WHAT YOU NEED TO DO: Please transcribe the listing below in full, exactly as written, leaving out its pictures.

SUPPLIED RECORDS:
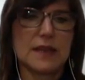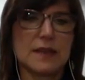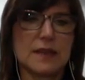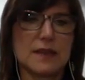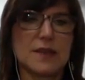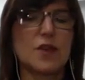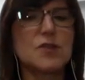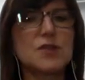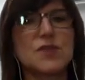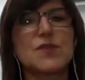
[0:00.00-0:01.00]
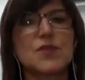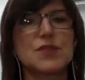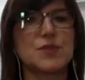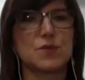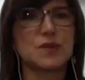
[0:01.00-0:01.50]
those
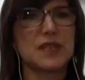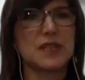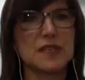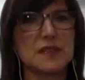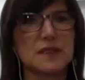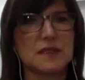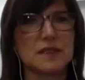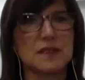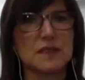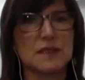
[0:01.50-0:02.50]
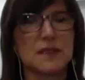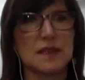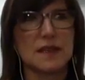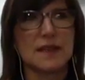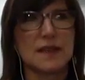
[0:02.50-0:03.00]
first woundings,
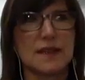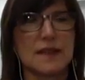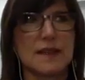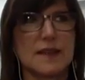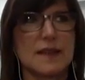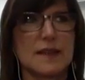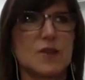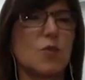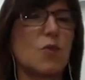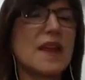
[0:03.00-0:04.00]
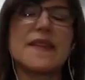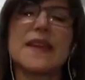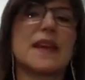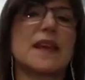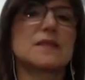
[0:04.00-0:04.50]
the way they
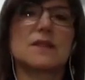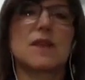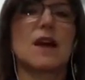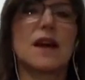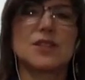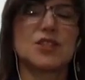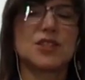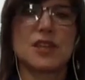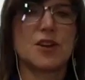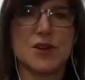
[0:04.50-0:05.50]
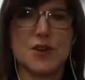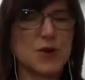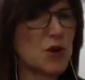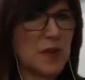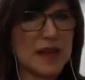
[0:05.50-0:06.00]
get lodged in our
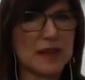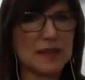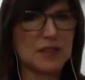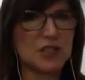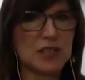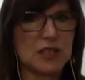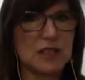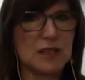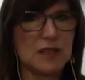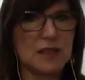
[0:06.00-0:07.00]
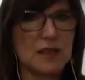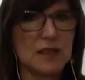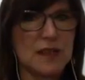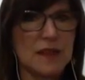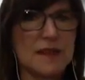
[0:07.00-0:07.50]
neurobiology,
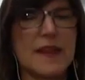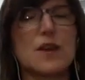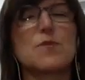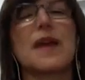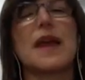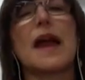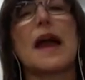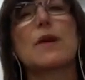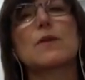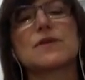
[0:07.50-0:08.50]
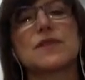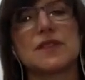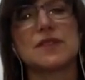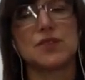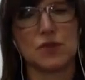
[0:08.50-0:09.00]
they are
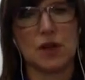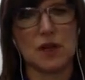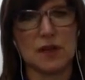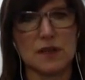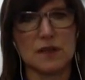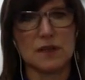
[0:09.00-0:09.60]
powerfully strong.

TASK RESPONSE:
[0:00.00-0:01.00]
[0:01.00-0:01.50]
those
[0:01.50-0:02.50]
[0:02.50-0:03.00]
first woundings,
[0:03.00-0:04.00]
[0:04.00-0:04.50]
the way they
[0:04.50-0:05.50]
[0:05.50-0:06.00]
get lodged in our
[0:06.00-0:07.00]
[0:07.00-0:07.50]
neurobiology,
[0:07.50-0:08.50]
[0:08.50-0:09.00]
they are
[0:09.00-0:09.60]
powerfully strong.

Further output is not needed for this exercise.